Hi Atish,
Thanks much for clarifying! I hope you get fully recovered soon.
Dealing with high-dimensional input is typically more tricky than high-dimensional output, partially because of the algorithmic challenges (e.g. the number of parameters to be optimized increases), but more importantly, because this means it is likely that the sensitivity index values are very low. In an extreme case, imagine the case where 50 variables equally contribute to the response - the sensitivity of each variable can be less than 0.02, and getting the estimation accuracy of this level will require an enormous number of samples. With 512 samples, the estimation can be significantly perturbed by the sampling variability. However, on the other hand, if only a few variables actually dominate the response of your model, some algorithms can work. The best way to figure it out is to test it out
To run quoFEM analysis using existing Monte Carlo results, please follow the below:
- In the UQ tab, select "Sensitivity Analysis"-"SimCenterUQ"-"Import Data Files". Set # samples to 512 and import the data files that are prepared following the instructions.
- In the FEM tab, select "none".
- Then, if you click the RV tab, quoFEM should already have auto-populated 50 variables (nothing to change), and finally, in the QoI tab, you can set any name for the output variable and set the length to 4.
Some caveats:
- Please note that the total sensitivity index coming from the algorithm in SimCenterUQ is likely not credible for such high-dimensional inputs (the challenge is in fitting a Gaussian mixture distribution in 50-dim space; see here for the reference). So, only the main index should be useful.

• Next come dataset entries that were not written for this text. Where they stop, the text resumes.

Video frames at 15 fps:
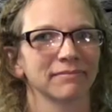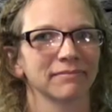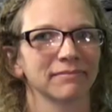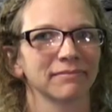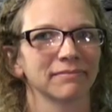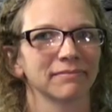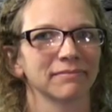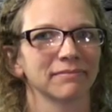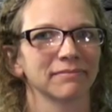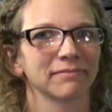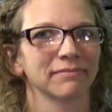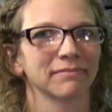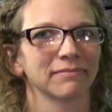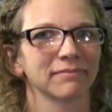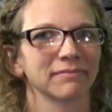
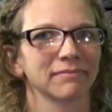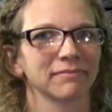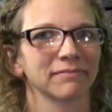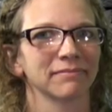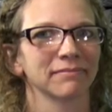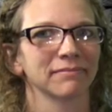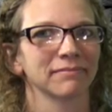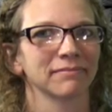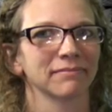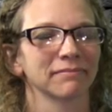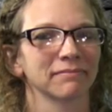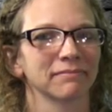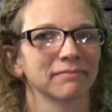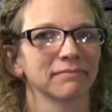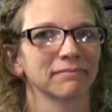
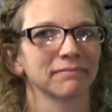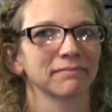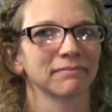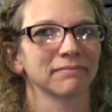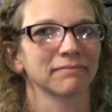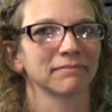The person shown says nothing.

- If you want to get the reliable total index, you may want to run the algorithm in the Dakota engine, but this typically requires a much larger number of simulations and cannot be estimated using pre-simulated samples (need to import the model in FEM tab). But this algorithm is guaranteed to converge to the exact solution if the number of samples is very large
- One more caveat is warranted for the case where the input variables are correlated. If this is the case, please note that the contribution can be "double counted" for the correlated variables, and be careful with the interpretations of Sobol indices.
For the surrogate model, I assume GP in quoFEM would not work - With 512 samples for 50 input dimensions, it will very likely result in overfitting.
Please let me know if something is unclear or have difficulty running the analysis.
Best,
Sang-ri